De acordo com o ginecologista Armindo Dias Teixeira, especialista em reprodução assistida, as chances engravidar por meios naturais diminuem após os 35 anos. Isso porque as mulheres nascem com um número determinado de óvulos e esse fator determina, ao longo da vida fértil, algumas faixas etárias que se tornam críticas para uma gravidez.
Para se ter uma ideia da perda de fertilidade, aos 30 anos, uma mulher tem 80% de chance de engravidar naturalmente dentro do período de um ano. Depois dos 40, a possibilidade de engravidar a partir dos seus próprios óvulos reduz para 30% e vai caindo a cada ano.
“Após os 40, a fertilidade da mulher diminui porque a quantidade e a qualidade dos óvulos também se reduz”, explica.
Uma saída para quem quer ter uma gestação tardia é o congelamento de óvulos. Neste caso, o médico recomenda que o procedimento seja feito até os 35 anos – idade em que os óvulos ainda são considerados jovens.
Fecundação natural

Apesar de limitante, a idade da mulher não impede uma concepção natural. Porém, a possibilidade está sujeita a fatores que vão desde a saúde da mulher até à predisposição genética à infertilidade.
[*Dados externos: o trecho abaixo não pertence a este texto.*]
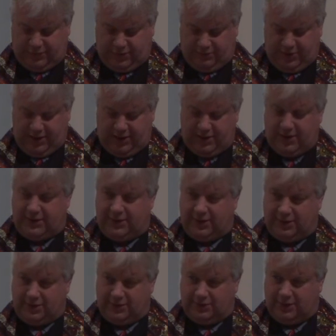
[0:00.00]
agreed, and
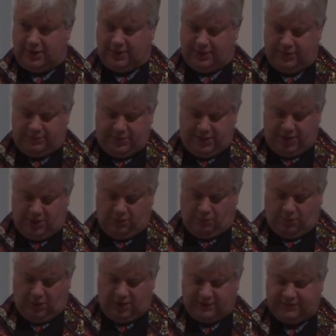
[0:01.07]
the unlikely pair
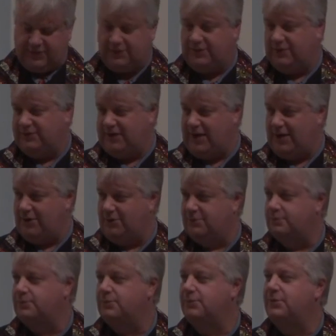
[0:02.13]
walked into the
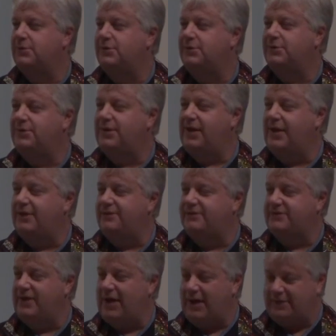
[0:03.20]
diner and
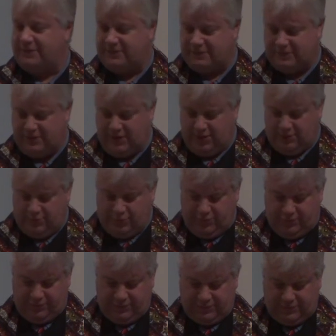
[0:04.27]
sat in a
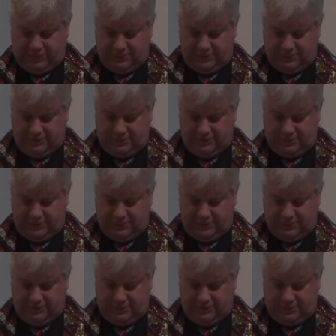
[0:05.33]
booth.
“A idade é inevitável, mas as mulheres que querem engravidar devem adotar um estilo de vida equilibrado para que a gravidez aconteça de forma saudável. Quando uma pessoa se cuida, o organismo todo é beneficiado”, afirma Armindo.
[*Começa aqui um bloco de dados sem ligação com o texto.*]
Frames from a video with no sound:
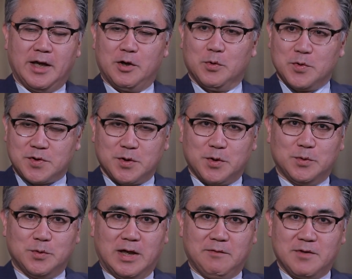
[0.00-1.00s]
and
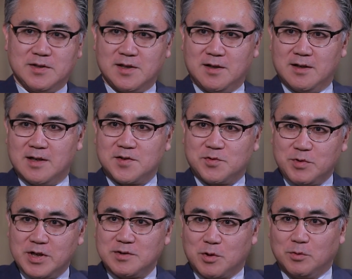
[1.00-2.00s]
also I visited a
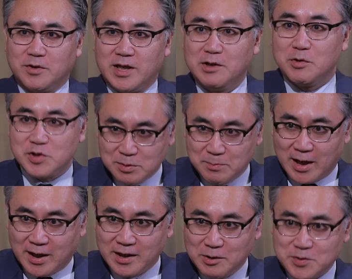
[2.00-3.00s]
street called
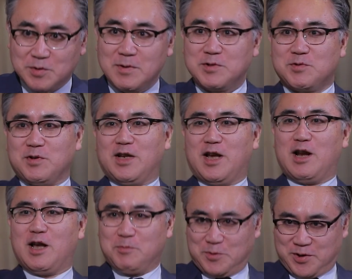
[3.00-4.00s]
Hiroshima, Hiroshima Street in
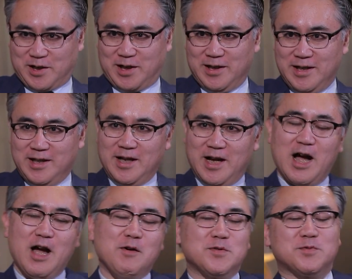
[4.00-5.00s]
Halabja.
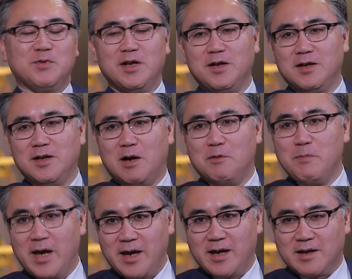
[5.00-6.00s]
I was really
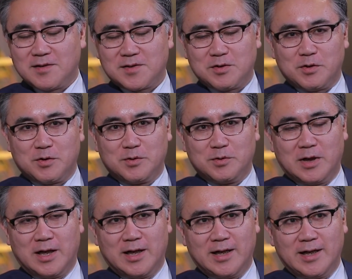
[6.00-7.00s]
amazed, you know,
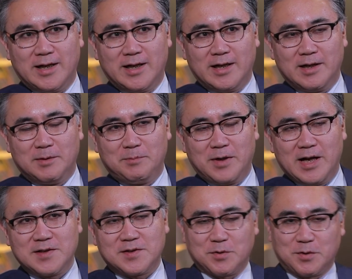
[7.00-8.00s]
uh,
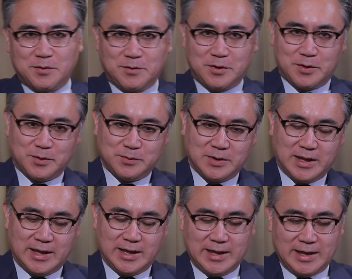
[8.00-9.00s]
by sort of, you know, uh,
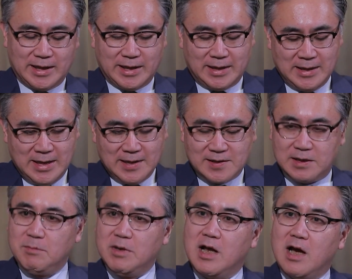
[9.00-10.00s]
uh,
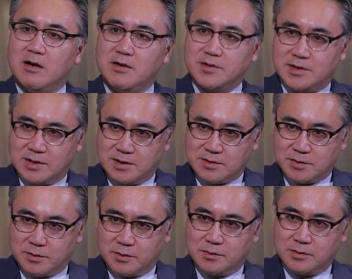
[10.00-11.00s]
similarities,
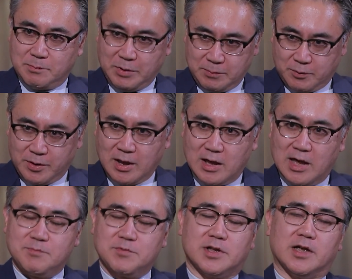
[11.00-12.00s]
you know, the people in
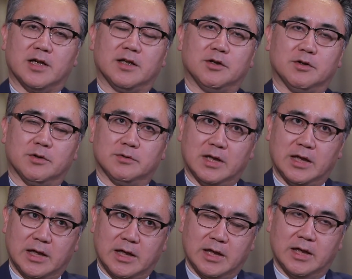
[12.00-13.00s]
Halabja, you know, uh,
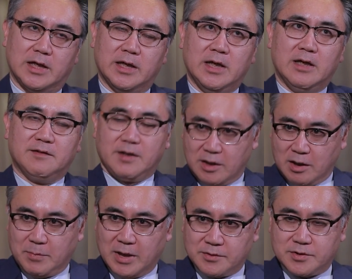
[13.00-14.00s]
uh, think
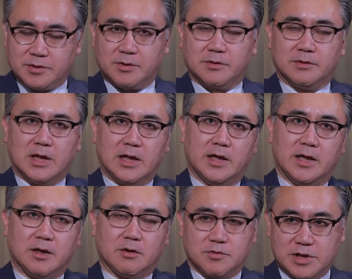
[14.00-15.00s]
about, you know, uh,
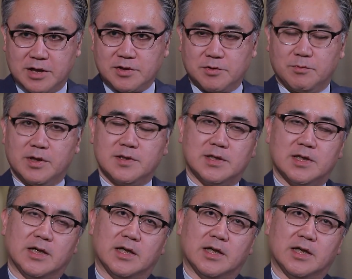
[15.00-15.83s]
in conjunction with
A gravidez acima dos 40 anos também exige uma supervisão médica mais dedicada para que sejam avaliadas todas as condições de saúde da mulher.
“É preciso investigar causas gerais de infertilidade, como, por exemplo, se há alguma doença nas trompas, ovários ou útero, e se ela está ovulando da forma correta. Vale fazer um acompanhamento geral do sistema reprodutivo e da saúde da mulher como um todo para garantir que seja possível uma gestação”, orienta o ginecologista.
Caso não aconteça de maneira espontânea, a gravidez pode ser “induzida” através de tratamentos médicos, como reposição hormonal e inseminação artificial, entre outros.
Segundo Armindo, nenhum tratamento tem 100% de chances de darem certo, mas a fertilização in vitro (FIV) é o método mais assertivo para quem tem pressa.
Quais são os riscos?

Mesmo sendo possível, uma gravidez tardia carrega certos riscos para a mãe e o bebê. A partir dos 40 anos, a mulher está mais propensa a ter problemas de saúde, já que aumentam, por exemplo, os casos de hipertensão e diabetes gestacional.
Existem também outros obstáculos inerentes ao avanço da idade, como o envelhecimento do útero e do assoalho pélvico – que podem ser “corrigidos” com tratamentos indicados por médicos e especialistas.
Além disso, as mulheres com idades acima dos 40 possuem maiores riscos na gestação, podendo sofrer com aborto espontâneo, parto prematuro e anomalias placentárias.
Entretanto, com um pré-natal rigoroso e medidas preventivas, as chances de ocorrerem problemas de desenvolvimento do bebê caem consideravelmente.
Cuidados

Junto com as consultas periódicas, a mulher também deve ter alguns cuidados especiais – tanto antes de engravidar quanto durante a gestação.
Para garantir uma gravidez saudável, é recomendada a adoção de práticas que incluem um preparo corporal com exercícios, alimentação adequada e exclusão de hábitos prejudiciais, como tabagismo e sedentarismo.